-------- EXERCISE INPUT
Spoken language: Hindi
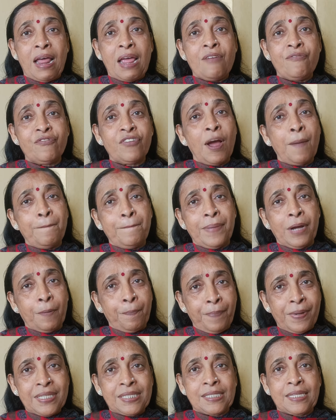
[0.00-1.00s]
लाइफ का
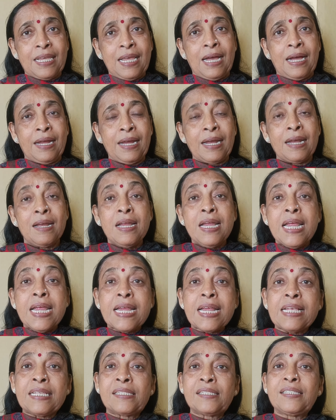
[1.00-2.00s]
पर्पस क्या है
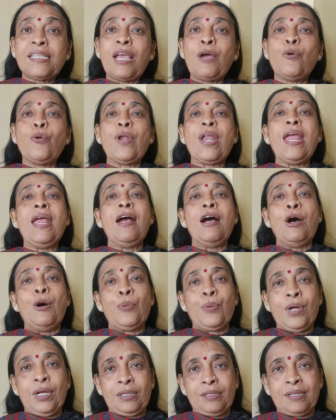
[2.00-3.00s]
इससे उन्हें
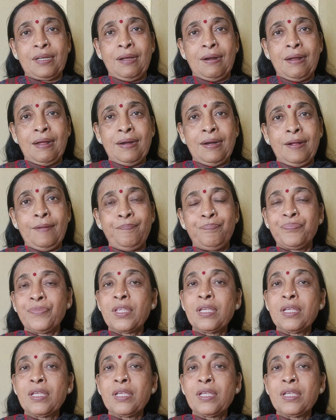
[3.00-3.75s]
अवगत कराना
----------------
-------- EXERCISE INPUT
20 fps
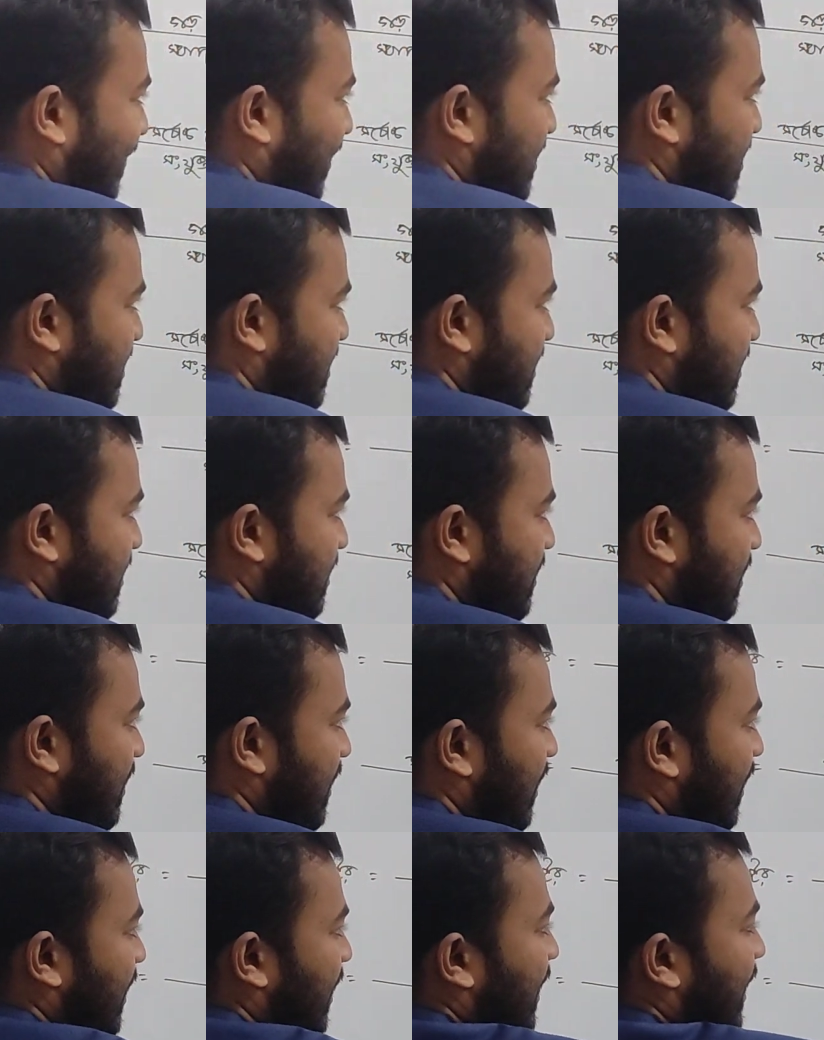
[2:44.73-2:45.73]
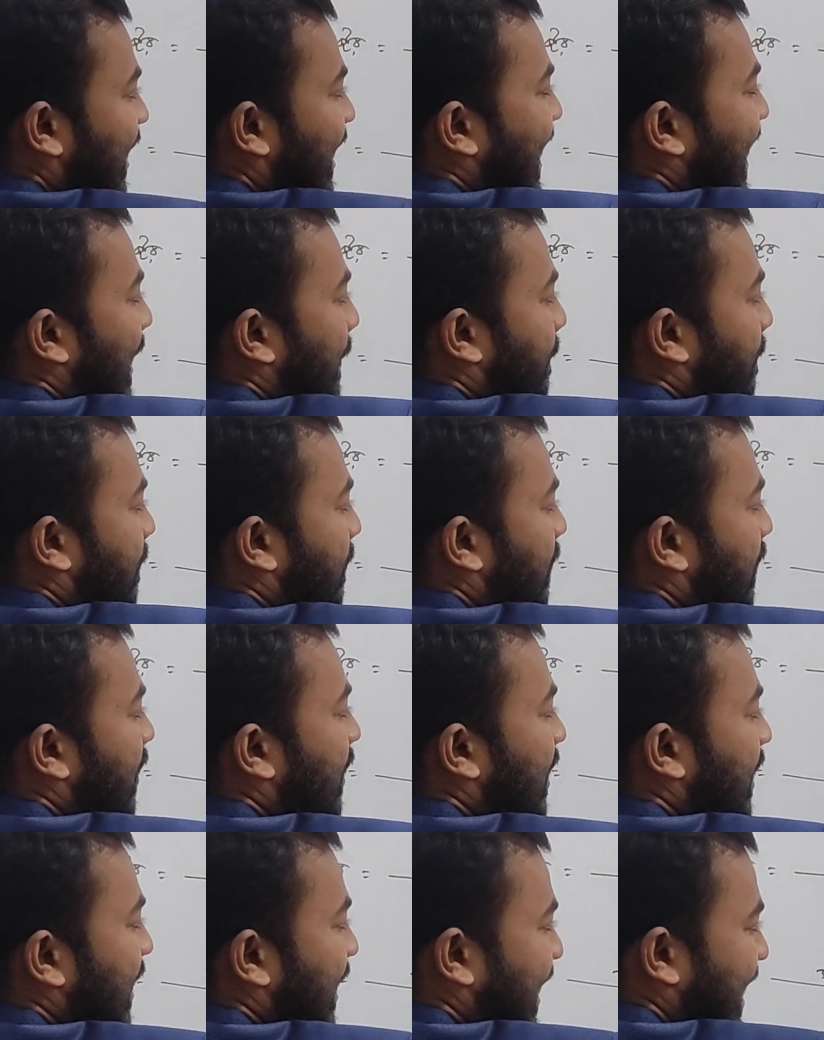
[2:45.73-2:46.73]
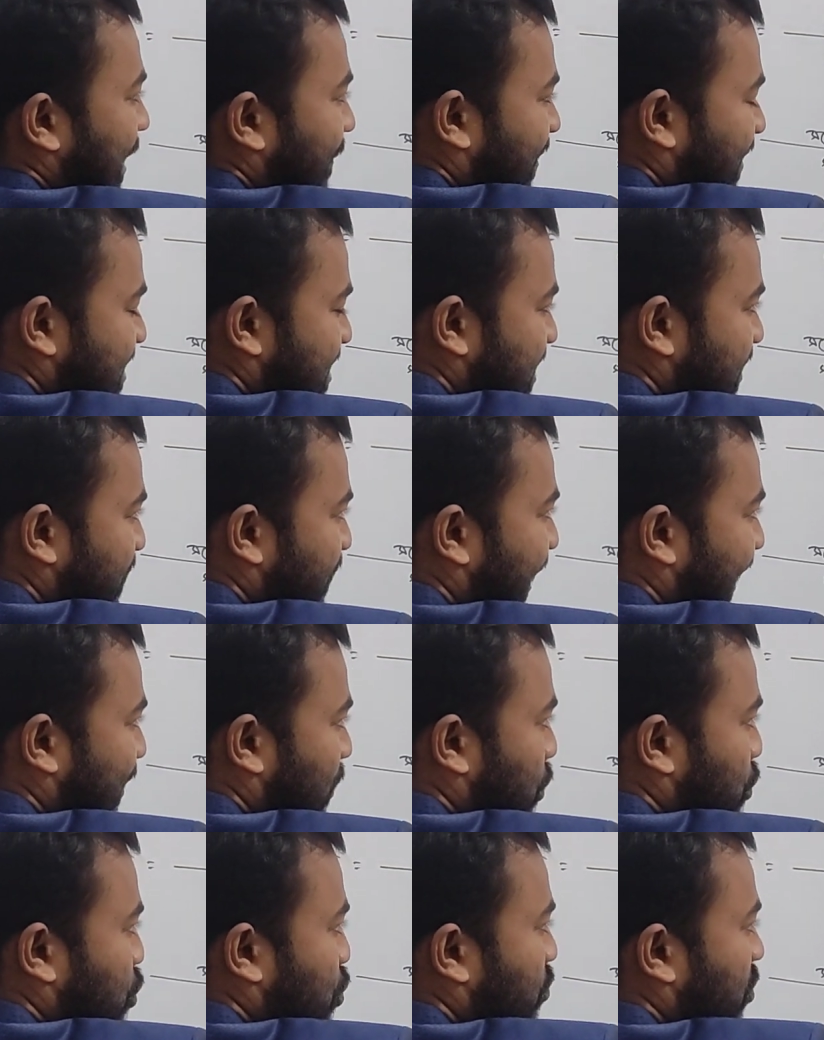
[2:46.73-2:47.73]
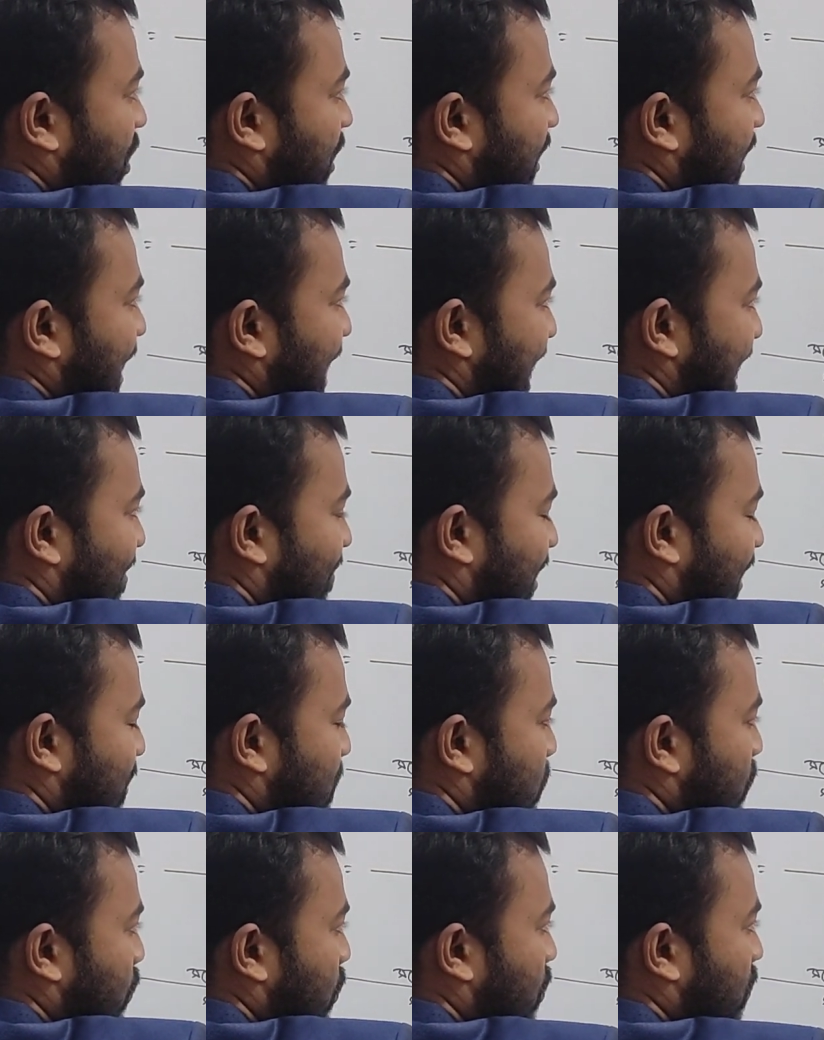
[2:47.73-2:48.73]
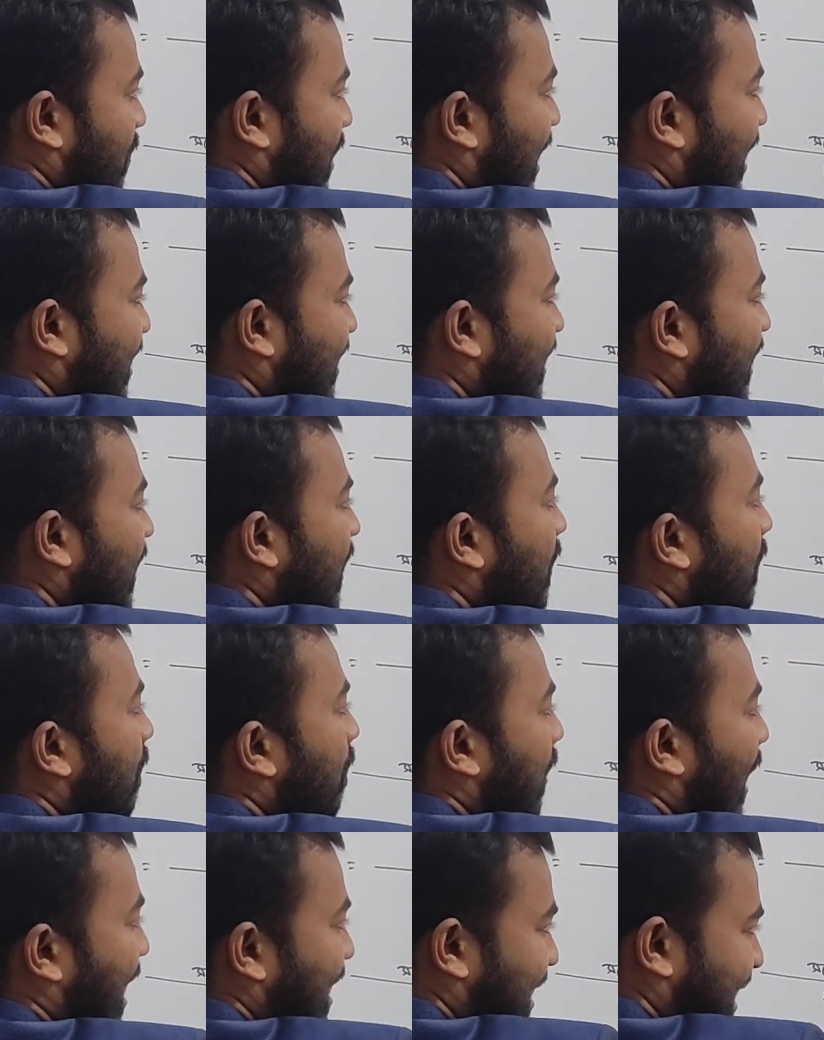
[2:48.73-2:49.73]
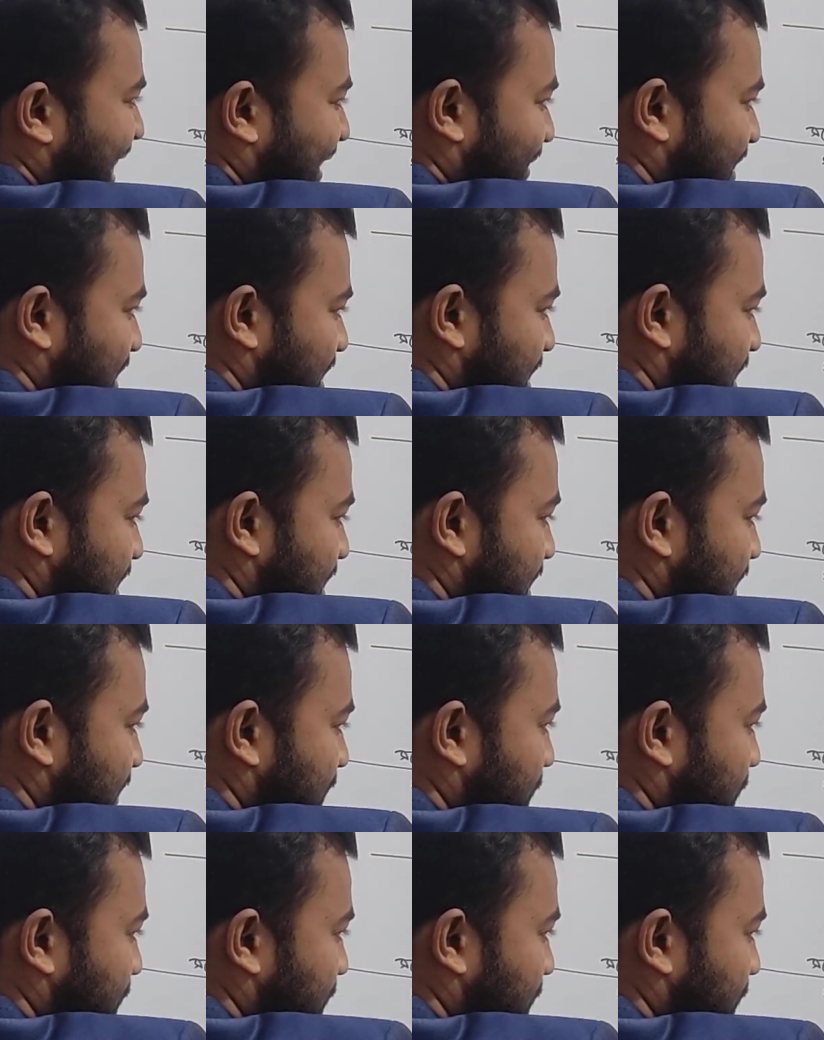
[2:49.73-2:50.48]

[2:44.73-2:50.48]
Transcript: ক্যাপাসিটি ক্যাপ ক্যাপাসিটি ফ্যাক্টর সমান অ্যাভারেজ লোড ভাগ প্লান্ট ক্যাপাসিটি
----------------
-------- EXERCISE INPUT
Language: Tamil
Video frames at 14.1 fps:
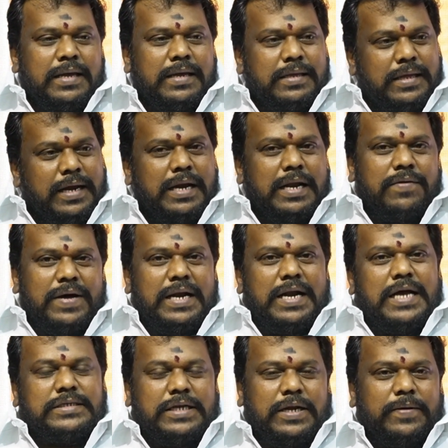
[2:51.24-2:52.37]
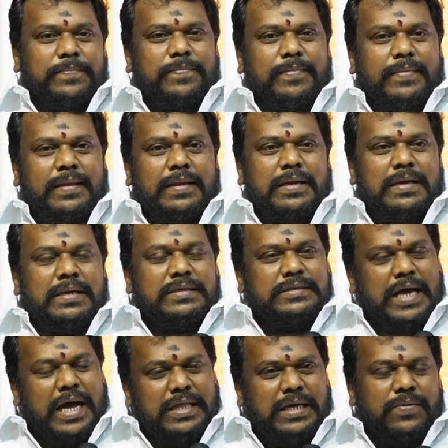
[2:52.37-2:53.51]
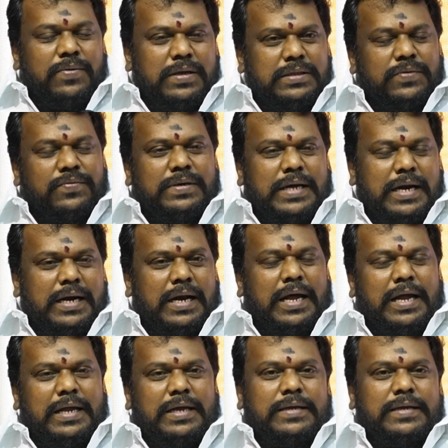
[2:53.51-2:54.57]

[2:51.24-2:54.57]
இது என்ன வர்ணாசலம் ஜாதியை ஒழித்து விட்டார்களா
----------------
All that is wanted is the lines above between the one containing "[2:46.73-2:47.73]" and the one containing "Transcript: ক্যাপাসিটি ক্যাপ", inclusive, restated word for word, with pictures omitted.

EXERCISE ANSWER »
[2:46.73-2:47.73]
[2:47.73-2:48.73]
[2:48.73-2:49.73]
[2:49.73-2:50.48]

[2:44.73-2:50.48]
Transcript: ক্যাপাসিটি ক্যাপ ক্যাপাসিটি ফ্যাক্টর সমান অ্যাভারেজ লোড ভাগ প্লান্ট ক্যাপাসিটি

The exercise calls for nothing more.